Meu corpo foi definhando, minha mente parecia estar em outro lugar, longe dali, somente eu e aquele homem. Eu não sei meu peso antes disso, mas, minhas roupas não cabiam mais, e tiveram que me dar outras roupas, de quando eu ainda tinha meus 6/7 anos. Eu passei a pesar menos que 30 kilos e continuei nesse estado de magreza até meus 18 anos.
Depois, fui saber que naquela época eu tinha adquirindo anorexia nervosa, uma doença que por mais magra que a pessoa esteja, ela continua se vendo da forma como estava ou maior ainda.

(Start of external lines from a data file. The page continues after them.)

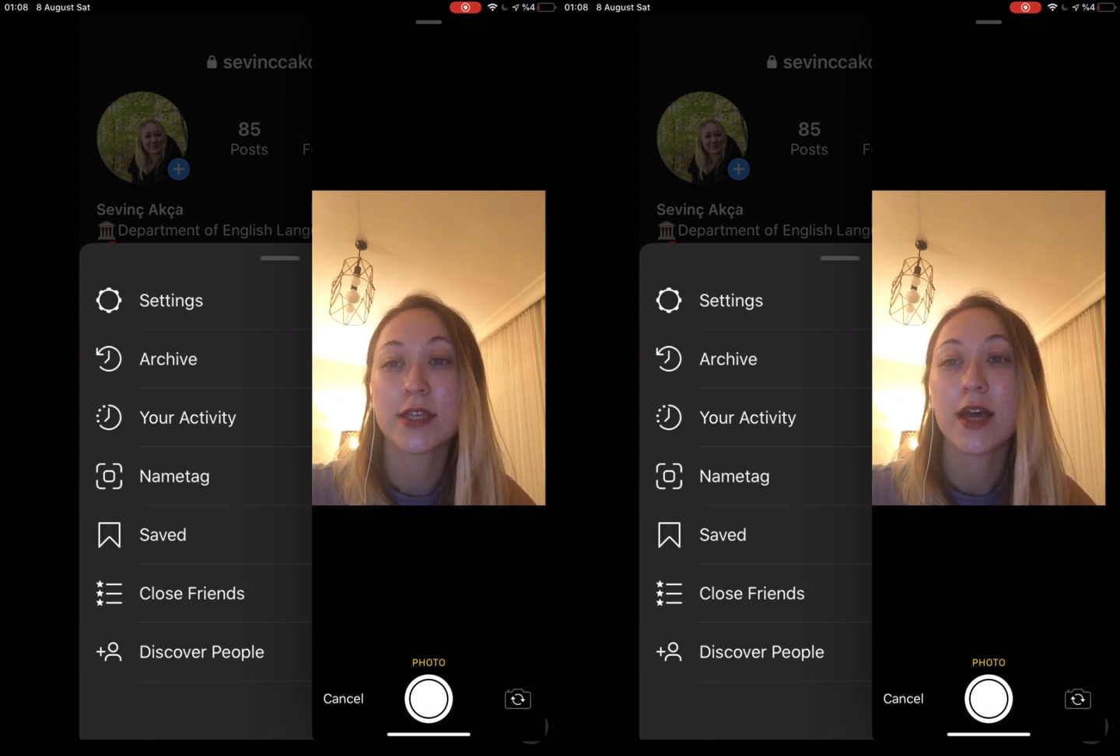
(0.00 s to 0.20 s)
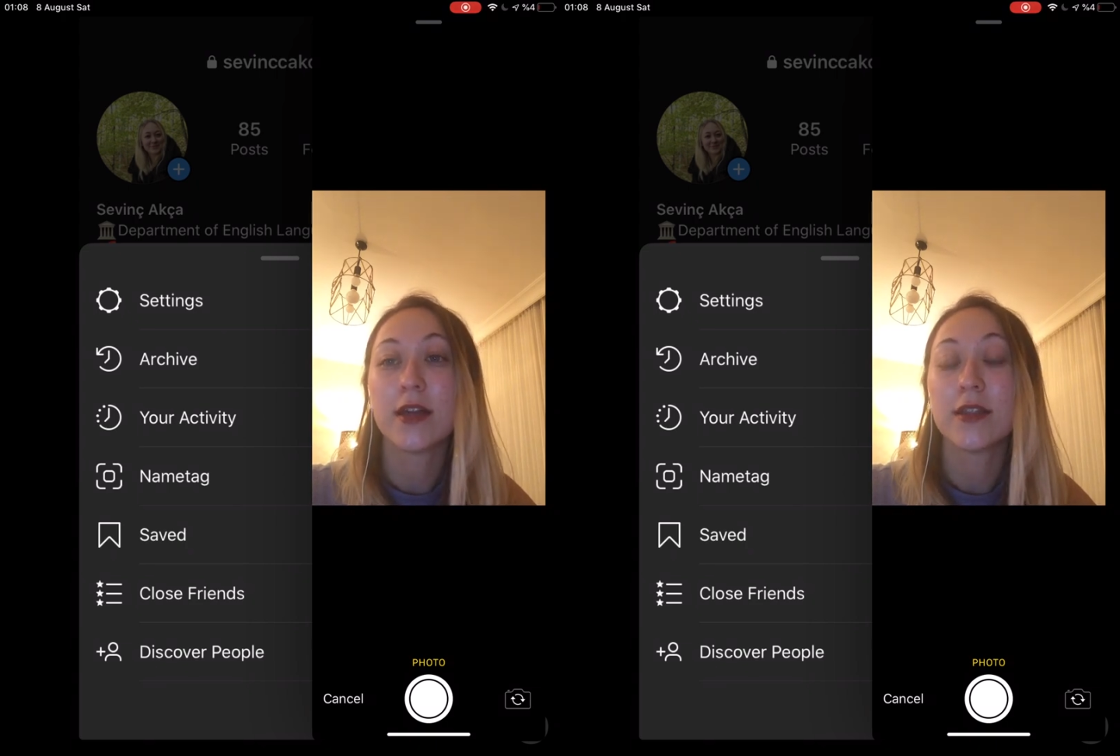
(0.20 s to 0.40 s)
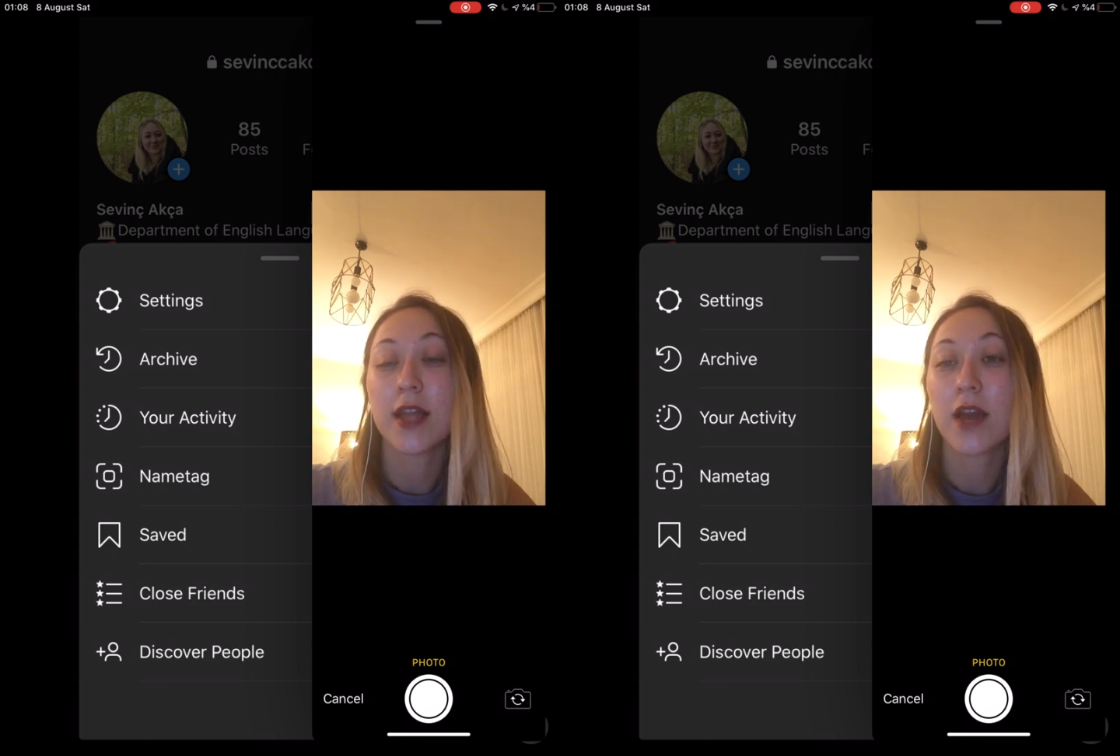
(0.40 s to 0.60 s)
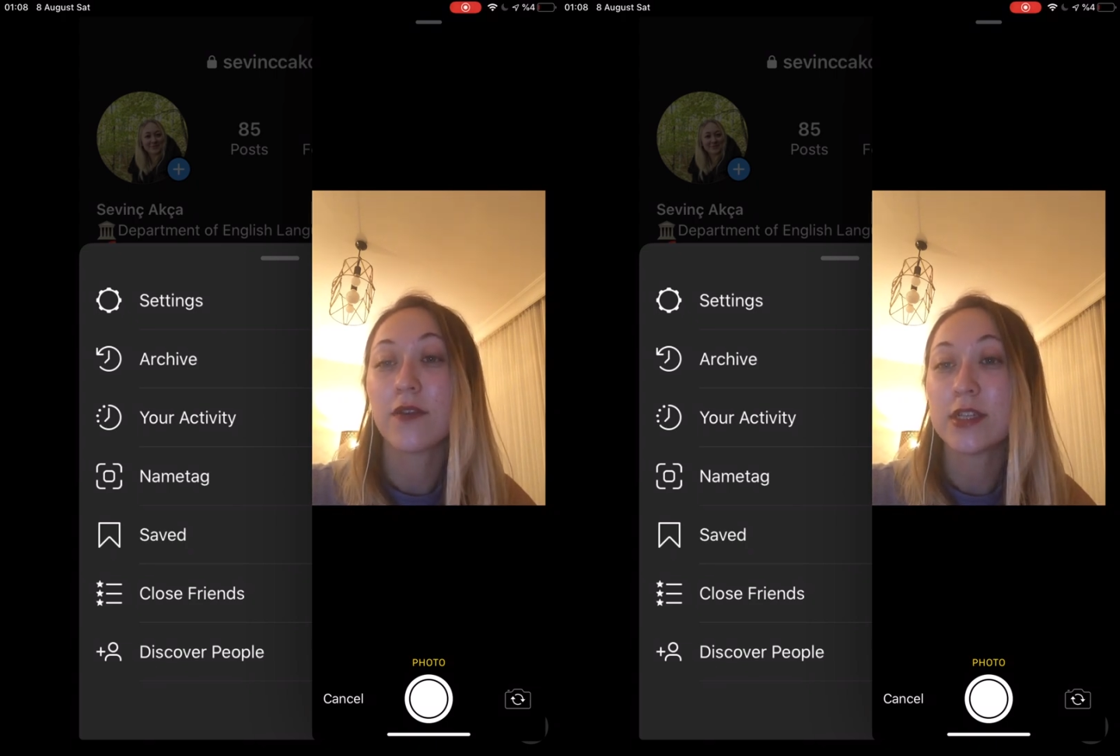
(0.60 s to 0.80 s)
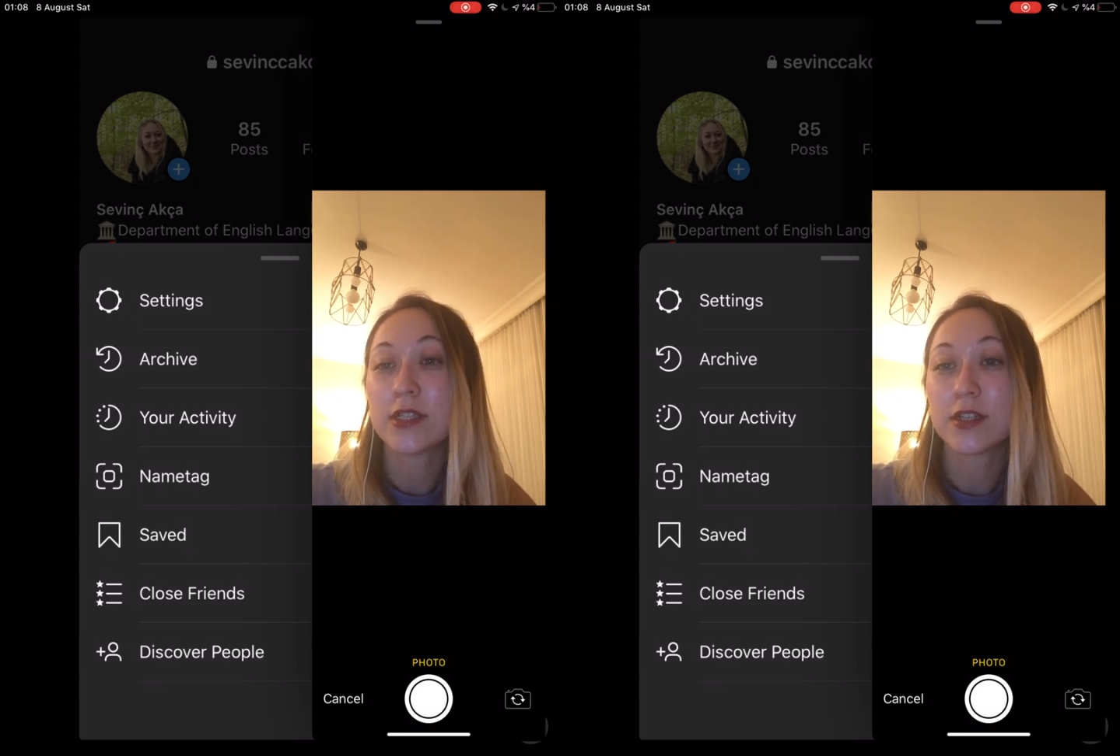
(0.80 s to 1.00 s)
live
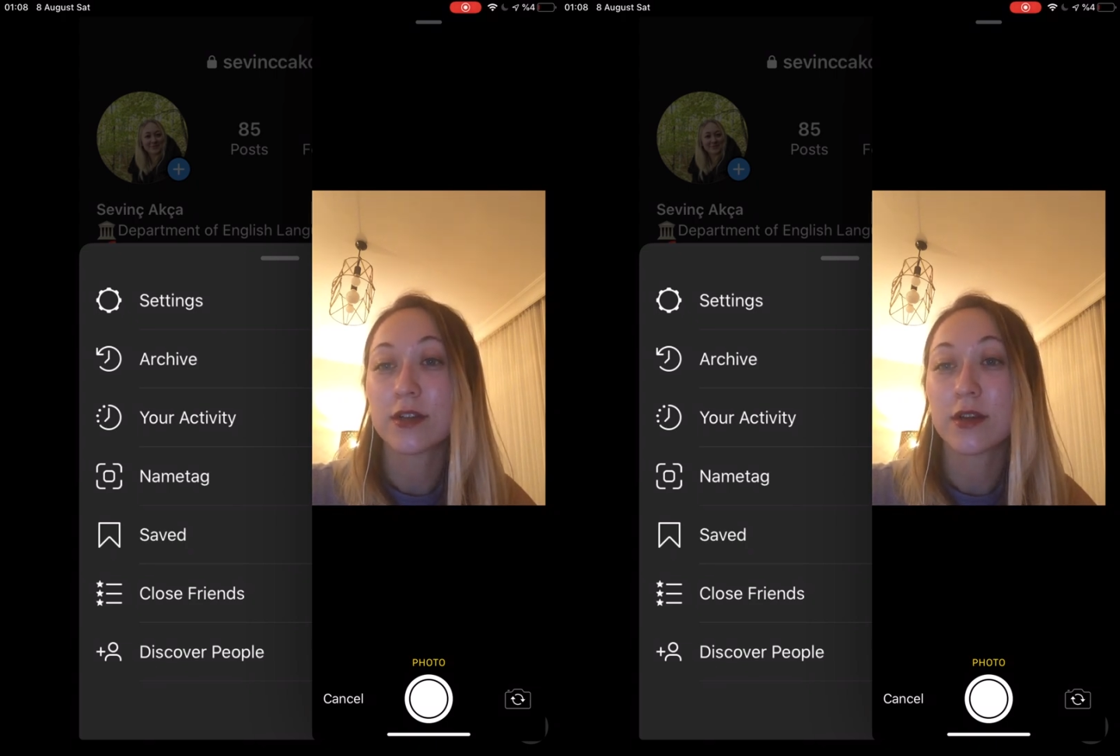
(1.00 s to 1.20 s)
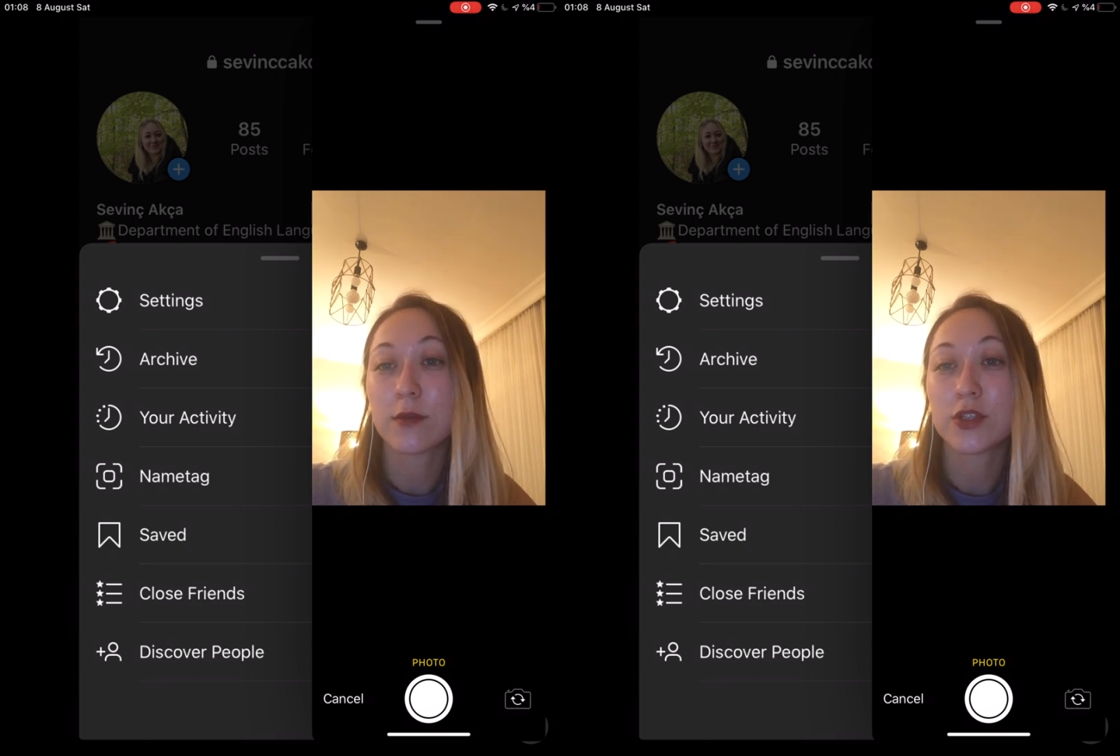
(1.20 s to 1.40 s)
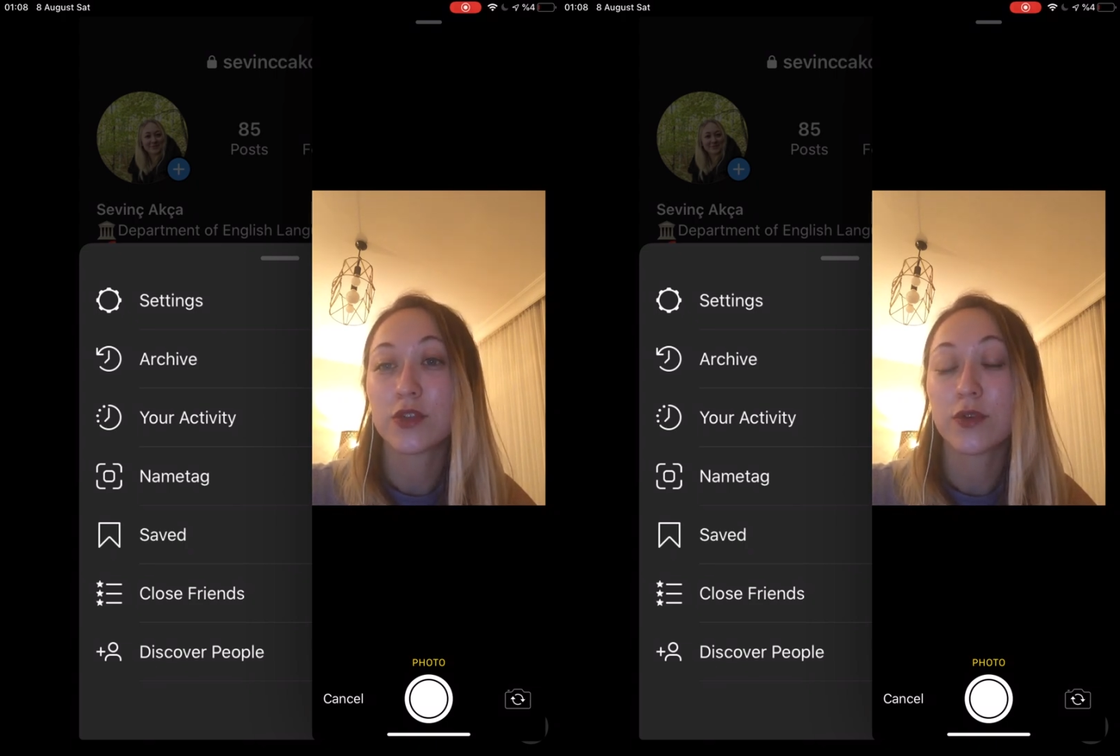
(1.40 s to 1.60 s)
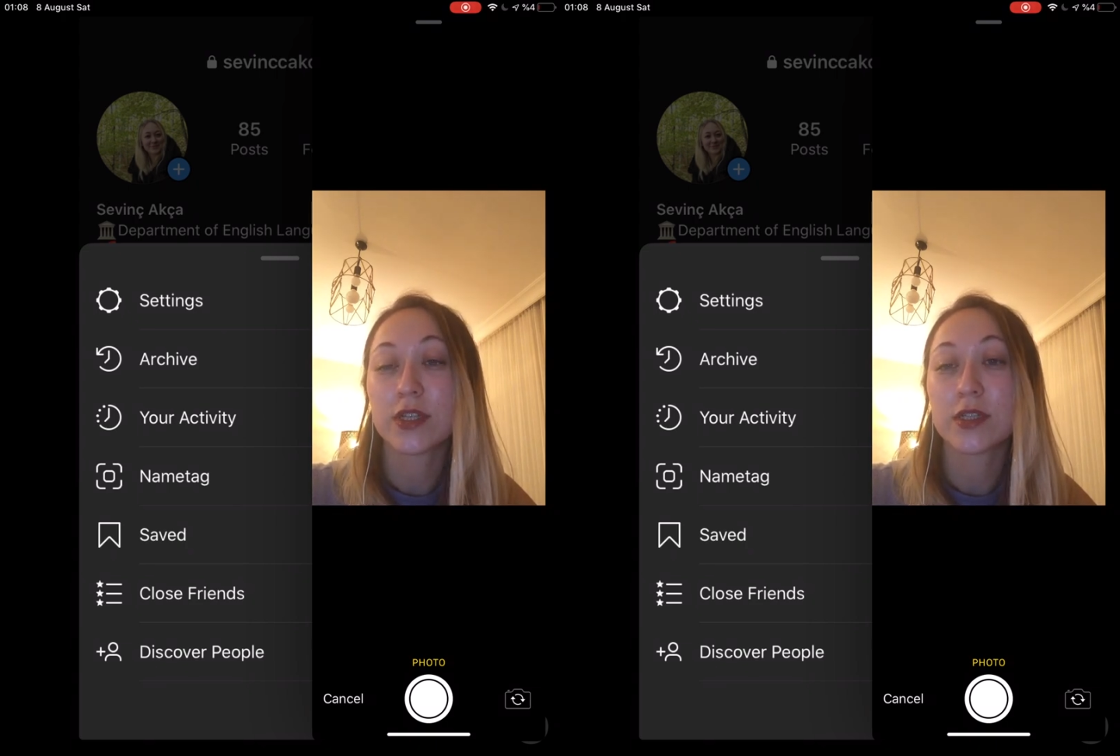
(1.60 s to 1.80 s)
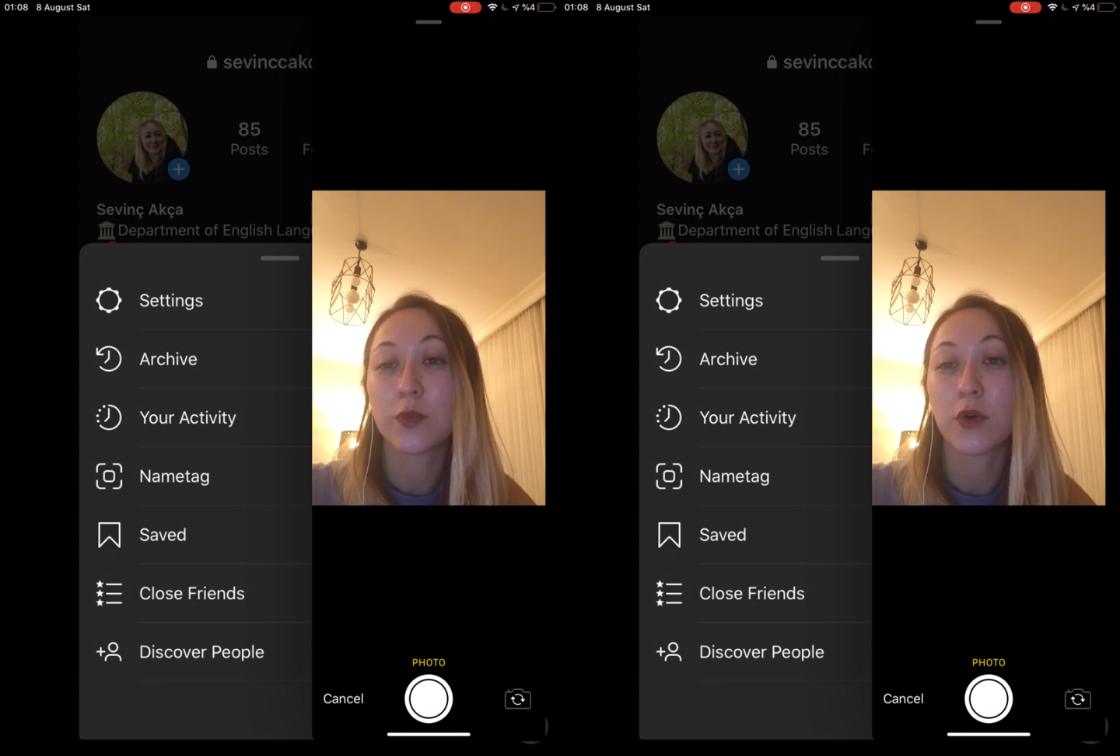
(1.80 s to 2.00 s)
Instagram stories
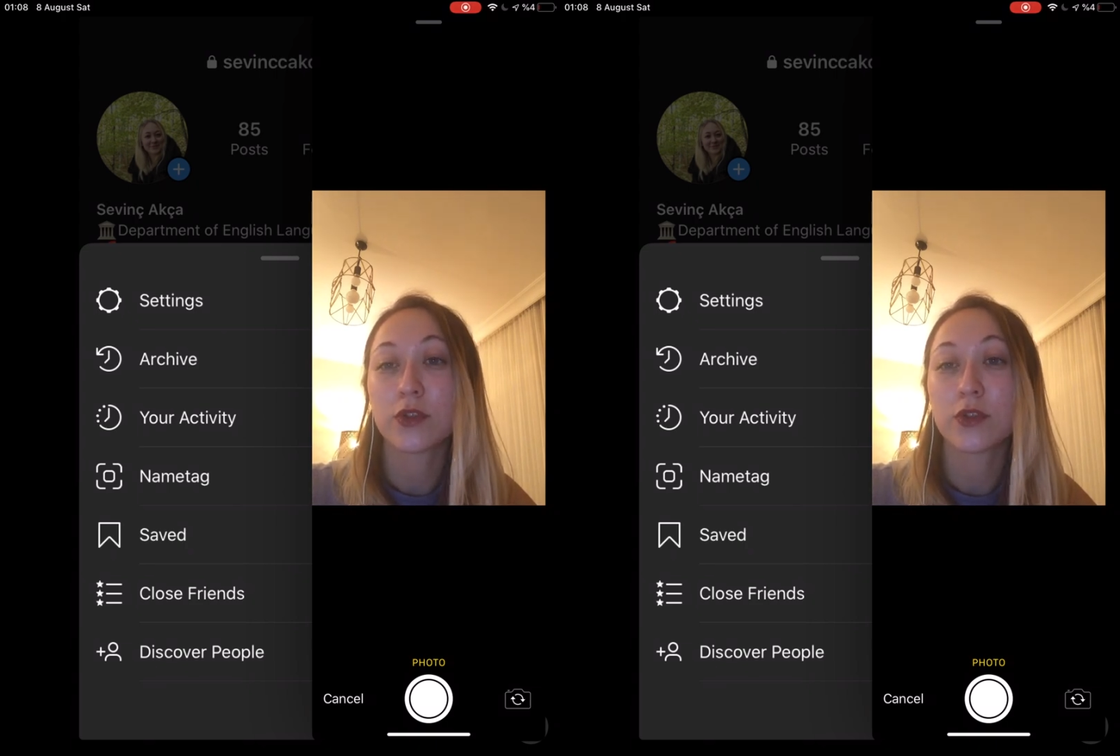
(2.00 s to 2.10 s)
post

Eu comia pouco, meu peso continuava bem baixo. Mas, naquela época eu não tinha uma relação com o espelho, nunca me olhava em um, apenas, nas raras vezes em que saía do quarto. E mesmo assim, eu evitava me olhar, por causa das cicatrizes e machucados. Eu me sentia uma miniatura de monstro, deformada, ossuda, praticamente careca de tanto que me cortavam os cabelos por causa dos piolhos. Eu tomava banho a cada 2, 3 dias, pois, quando eu não esquecia, ele não lembrava que eu precisava tomar banho . Ou eu estava de castigo e tinha de ficar suja por dias. Magra e suja.
Em relação á vomitar a comida, eu fazia isso sem pensar, mas, quando sentia muita dor ou estava muito deprimida. No começo eu forçava o vômito quando queria ficar em paz, pois ficava fraca e desmaiava, mas, depois, comecei a usar como fuga emocional, se estava ruim emocionalmente eu ia e forçava o vômito.
Eu não somente vomitava os alimentos, mas, era como se vomitasse também a minha alma.